Output the records again verbatim.

Records for processing section start

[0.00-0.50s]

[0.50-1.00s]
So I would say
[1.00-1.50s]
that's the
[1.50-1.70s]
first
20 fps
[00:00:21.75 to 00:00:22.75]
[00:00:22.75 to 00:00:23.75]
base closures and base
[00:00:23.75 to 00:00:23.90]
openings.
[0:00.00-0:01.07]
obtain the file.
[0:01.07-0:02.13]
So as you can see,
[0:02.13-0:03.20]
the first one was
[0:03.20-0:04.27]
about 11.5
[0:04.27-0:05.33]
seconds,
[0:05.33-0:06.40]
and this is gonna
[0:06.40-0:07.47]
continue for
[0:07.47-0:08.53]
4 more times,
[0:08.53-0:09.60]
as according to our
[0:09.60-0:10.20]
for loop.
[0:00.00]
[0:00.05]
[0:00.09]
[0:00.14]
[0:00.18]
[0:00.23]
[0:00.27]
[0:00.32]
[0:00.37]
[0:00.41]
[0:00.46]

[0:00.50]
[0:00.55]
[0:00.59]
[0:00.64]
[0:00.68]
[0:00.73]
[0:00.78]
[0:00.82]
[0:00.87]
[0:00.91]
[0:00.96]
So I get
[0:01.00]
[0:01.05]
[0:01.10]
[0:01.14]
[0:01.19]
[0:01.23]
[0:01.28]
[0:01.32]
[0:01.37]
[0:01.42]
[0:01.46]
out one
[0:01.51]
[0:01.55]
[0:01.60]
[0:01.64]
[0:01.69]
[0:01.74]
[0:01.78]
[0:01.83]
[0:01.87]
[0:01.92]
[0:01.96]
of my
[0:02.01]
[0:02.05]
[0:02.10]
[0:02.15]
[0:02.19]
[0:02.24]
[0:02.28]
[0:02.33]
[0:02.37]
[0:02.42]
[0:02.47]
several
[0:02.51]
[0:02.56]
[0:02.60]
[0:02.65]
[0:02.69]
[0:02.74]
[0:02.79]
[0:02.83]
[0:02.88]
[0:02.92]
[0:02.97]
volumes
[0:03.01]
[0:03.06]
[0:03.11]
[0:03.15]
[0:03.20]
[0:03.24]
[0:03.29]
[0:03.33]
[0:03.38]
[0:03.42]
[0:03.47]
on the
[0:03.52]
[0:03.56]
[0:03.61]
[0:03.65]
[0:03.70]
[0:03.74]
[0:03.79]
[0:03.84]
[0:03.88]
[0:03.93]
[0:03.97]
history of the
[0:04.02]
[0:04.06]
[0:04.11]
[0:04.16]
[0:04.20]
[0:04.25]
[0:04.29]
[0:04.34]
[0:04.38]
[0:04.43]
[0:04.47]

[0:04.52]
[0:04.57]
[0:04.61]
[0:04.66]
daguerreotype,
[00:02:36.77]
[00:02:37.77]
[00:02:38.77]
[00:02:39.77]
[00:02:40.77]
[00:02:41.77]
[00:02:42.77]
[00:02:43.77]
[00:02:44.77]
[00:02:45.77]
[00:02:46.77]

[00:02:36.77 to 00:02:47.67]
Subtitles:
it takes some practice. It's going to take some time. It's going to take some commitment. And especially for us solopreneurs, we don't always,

Records for processing section end

* **Exercise result**
[0.00-0.50s]

[0.50-1.00s]
So I would say
[1.00-1.50s]
that's the
[1.50-1.70s]
first
20 fps
[00:00:21.75 to 00:00:22.75]
[00:00:22.75 to 00:00:23.75]
base closures and base
[00:00:23.75 to 00:00:23.90]
openings.
[0:00.00-0:01.07]
obtain the file.
[0:01.07-0:02.13]
So as you can see,
[0:02.13-0:03.20]
the first one was
[0:03.20-0:04.27]
about 11.5
[0:04.27-0:05.33]
seconds,
[0:05.33-0:06.40]
and this is gonna
[0:06.40-0:07.47]
continue for
[0:07.47-0:08.53]
4 more times,
[0:08.53-0:09.60]
as according to our
[0:09.60-0:10.20]
for loop.
[0:00.00]
[0:00.05]
[0:00.09]
[0:00.14]
[0:00.18]
[0:00.23]
[0:00.27]
[0:00.32]
[0:00.37]
[0:00.41]
[0:00.46]

[0:00.50]
[0:00.55]
[0:00.59]
[0:00.64]
[0:00.68]
[0:00.73]
[0:00.78]
[0:00.82]
[0:00.87]
[0:00.91]
[0:00.96]
So I get
[0:01.00]
[0:01.05]
[0:01.10]
[0:01.14]
[0:01.19]
[0:01.23]
[0:01.28]
[0:01.32]
[0:01.37]
[0:01.42]
[0:01.46]
out one
[0:01.51]
[0:01.55]
[0:01.60]
[0:01.64]
[0:01.69]
[0:01.74]
[0:01.78]
[0:01.83]
[0:01.87]
[0:01.92]
[0:01.96]
of my
[0:02.01]
[0:02.05]
[0:02.10]
[0:02.15]
[0:02.19]
[0:02.24]
[0:02.28]
[0:02.33]
[0:02.37]
[0:02.42]
[0:02.47]
several
[0:02.51]
[0:02.56]
[0:02.60]
[0:02.65]
[0:02.69]
[0:02.74]
[0:02.79]
[0:02.83]
[0:02.88]
[0:02.92]
[0:02.97]
volumes
[0:03.01]
[0:03.06]
[0:03.11]
[0:03.15]
[0:03.20]
[0:03.24]
[0:03.29]
[0:03.33]
[0:03.38]
[0:03.42]
[0:03.47]
on the
[0:03.52]
[0:03.56]
[0:03.61]
[0:03.65]
[0:03.70]
[0:03.74]
[0:03.79]
[0:03.84]
[0:03.88]
[0:03.93]
[0:03.97]
history of the
[0:04.02]
[0:04.06]
[0:04.11]
[0:04.16]
[0:04.20]
[0:04.25]
[0:04.29]
[0:04.34]
[0:04.38]
[0:04.43]
[0:04.47]

[0:04.52]
[0:04.57]
[0:04.61]
[0:04.66]
daguerreotype,
[00:02:36.77]
[00:02:37.77]
[00:02:38.77]
[00:02:39.77]
[00:02:40.77]
[00:02:41.77]
[00:02:42.77]
[00:02:43.77]
[00:02:44.77]
[00:02:45.77]
[00:02:46.77]

[00:02:36.77 to 00:02:47.67]
Subtitles:
it takes some practice. It's going to take some time. It's going to take some commitment. And especially for us solopreneurs, we don't always,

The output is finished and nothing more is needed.